Aus der Kartei im Rathaus ist Belal Mahmoud deshalb quasi gelöscht, finanzielle Unterstützung braucht er nicht mehr. Für sein Selbstwertgefühl ist das wohl ein ganz wichtiger Faktor. Als Wachter ihn damals fragte, was er denn für ein Ziel habe, antwortete der 30-Jährige: „In Deutschland Steuern zahlen.“ So erzählte es der Salonbesitzer im Gespräch mit der Chiemgau-Zeitung.
Anlass des Besuchs war ein fast historischer: Der evangelische Pfarrer Karl-Friedrich Wackerbarth opferte für ein Zeichen der Solidarität mit diesem Fall gelungener Integration einen Teil seines über Jahrzehnte gehegten und gepflegten Heiligtums: Mahmoud durfte den Rauschebart stutzen. Und er bewies, dass er dies meisterlich beherrscht. Schließlich gehen in Syrien weit mehr Männer zum Friseur, um ihre Bärte stutzen zu lassen, als Frauen, um sich die Haare machen zu lassen.
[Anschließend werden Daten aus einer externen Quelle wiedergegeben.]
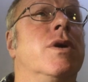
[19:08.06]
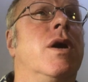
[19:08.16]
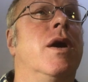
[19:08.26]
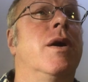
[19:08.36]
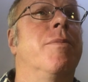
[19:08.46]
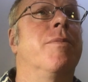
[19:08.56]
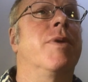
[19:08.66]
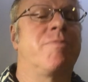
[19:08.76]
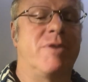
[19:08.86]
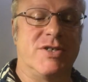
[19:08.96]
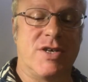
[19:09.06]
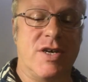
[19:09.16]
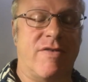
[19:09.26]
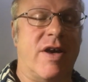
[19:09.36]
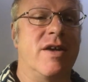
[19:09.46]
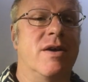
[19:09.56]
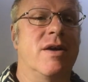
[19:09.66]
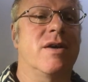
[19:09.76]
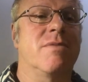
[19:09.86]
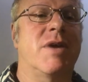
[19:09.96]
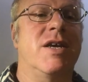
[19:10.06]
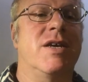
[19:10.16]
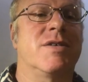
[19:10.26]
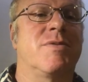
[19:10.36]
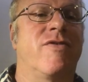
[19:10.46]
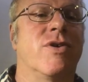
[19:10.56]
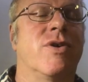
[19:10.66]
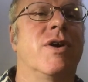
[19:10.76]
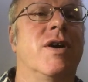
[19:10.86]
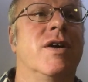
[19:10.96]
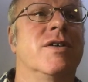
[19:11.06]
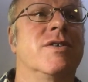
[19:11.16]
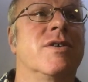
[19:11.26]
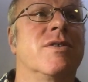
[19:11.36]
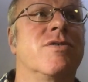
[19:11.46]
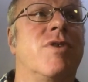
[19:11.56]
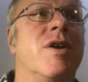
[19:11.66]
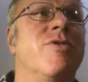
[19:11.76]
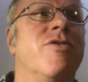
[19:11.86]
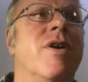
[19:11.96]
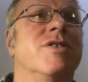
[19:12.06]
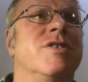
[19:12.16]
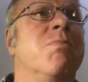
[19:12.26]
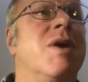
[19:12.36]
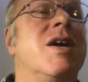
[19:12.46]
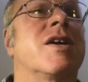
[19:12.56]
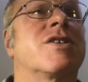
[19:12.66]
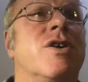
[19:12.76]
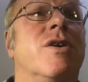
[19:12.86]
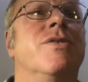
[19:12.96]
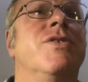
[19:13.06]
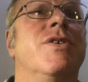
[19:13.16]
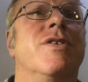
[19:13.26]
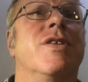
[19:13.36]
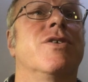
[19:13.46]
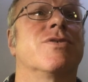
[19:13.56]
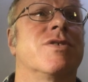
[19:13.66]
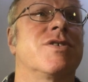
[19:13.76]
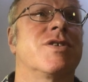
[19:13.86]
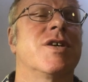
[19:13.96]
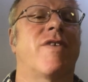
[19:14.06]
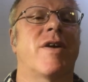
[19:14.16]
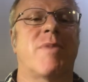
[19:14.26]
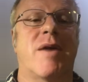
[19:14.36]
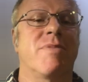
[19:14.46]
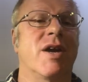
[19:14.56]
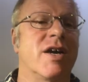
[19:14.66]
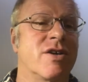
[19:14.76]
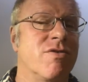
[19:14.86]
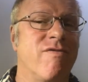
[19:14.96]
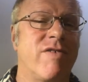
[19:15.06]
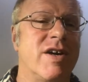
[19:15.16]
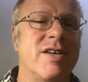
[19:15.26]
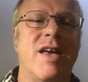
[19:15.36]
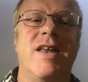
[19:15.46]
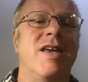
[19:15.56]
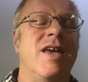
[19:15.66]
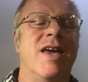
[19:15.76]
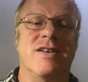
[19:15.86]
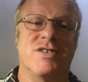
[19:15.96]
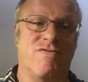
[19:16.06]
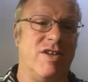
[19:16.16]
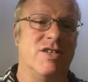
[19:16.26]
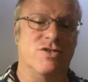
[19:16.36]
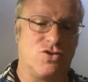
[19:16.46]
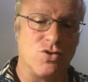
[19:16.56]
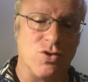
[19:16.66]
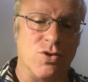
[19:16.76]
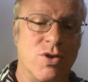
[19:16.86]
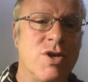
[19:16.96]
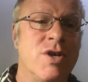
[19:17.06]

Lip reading: upland survey many years before. The Roman road is marked on the Ordnance survey map, but I couldn't find any hint of it at all.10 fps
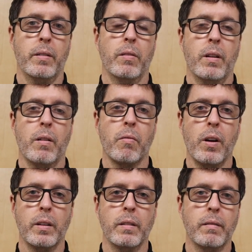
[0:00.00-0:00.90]
our
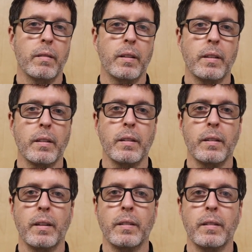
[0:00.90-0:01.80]

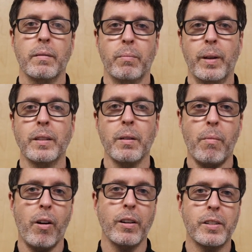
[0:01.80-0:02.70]
run into
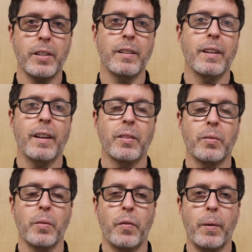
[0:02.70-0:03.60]
March and through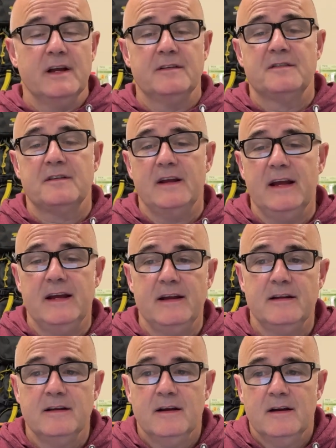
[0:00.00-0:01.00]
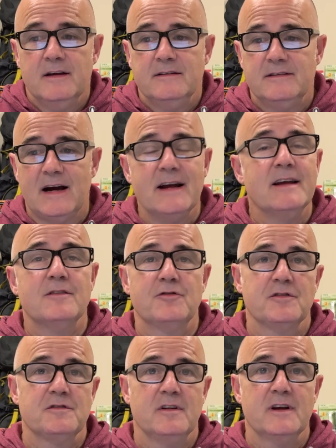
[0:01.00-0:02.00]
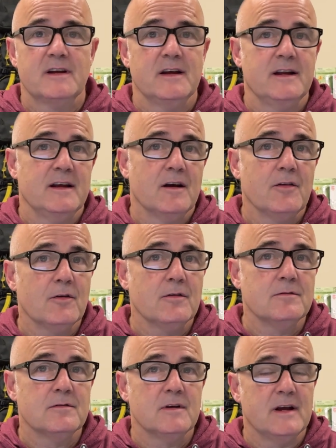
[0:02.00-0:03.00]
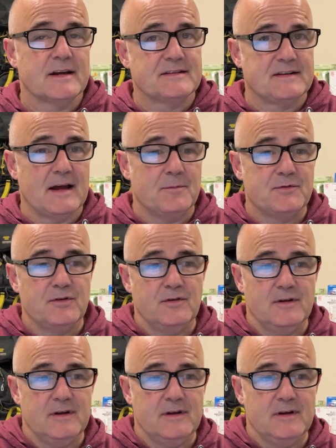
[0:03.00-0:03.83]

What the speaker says: It's a diet just like any other, except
In Prien ist mittlerweile eine Art Trend spürbar. Wachter erzählt grinsend von einer steigenden Zahl von Frauen, die Gutscheine kaufen für ihre Männer, damit die sich im Salon an der Bernauer Straße den Bart stutzen lassen.
Um auf eigenen Beinen zu stehen, fehlt dem Syrer, der längst anerkannter Asylant ist, in Prien nur noch eins: eine eigene Wohnung. Zurzeit lebt er zur Untermiete in einem kleinen Zimmer einer Wohnung in der Eglwieser Straße. Hoda und Wachter unterstützen ihn bei der Suche, gut 500 Euro kalt würde er als Unterstützung bekommen. Die kreative Kraft vom Priener Sozialamt hat schon für Flüchtlinge und Familien Unterkünfte ausfindig gemacht, aber es ist ein mühsames und zähes Unterfangen.

Und es kann erschreckende und frustrierende Erlebnisse mit sich bringen. Als Wachter über Facebook für seinen Angestellten eine Wohnung suchte, bekam er unter anderem eine Antwort aus Trautersdorf: „Nicht für Flüchtlinge“.
https://www.ovb-online.de/rosenheim/...e-9755076.html

Das verstehe ich nicht. Also bekommt er doch Unterstützung, denn zuvor hieß es, er benötige und erhalte keine mehr.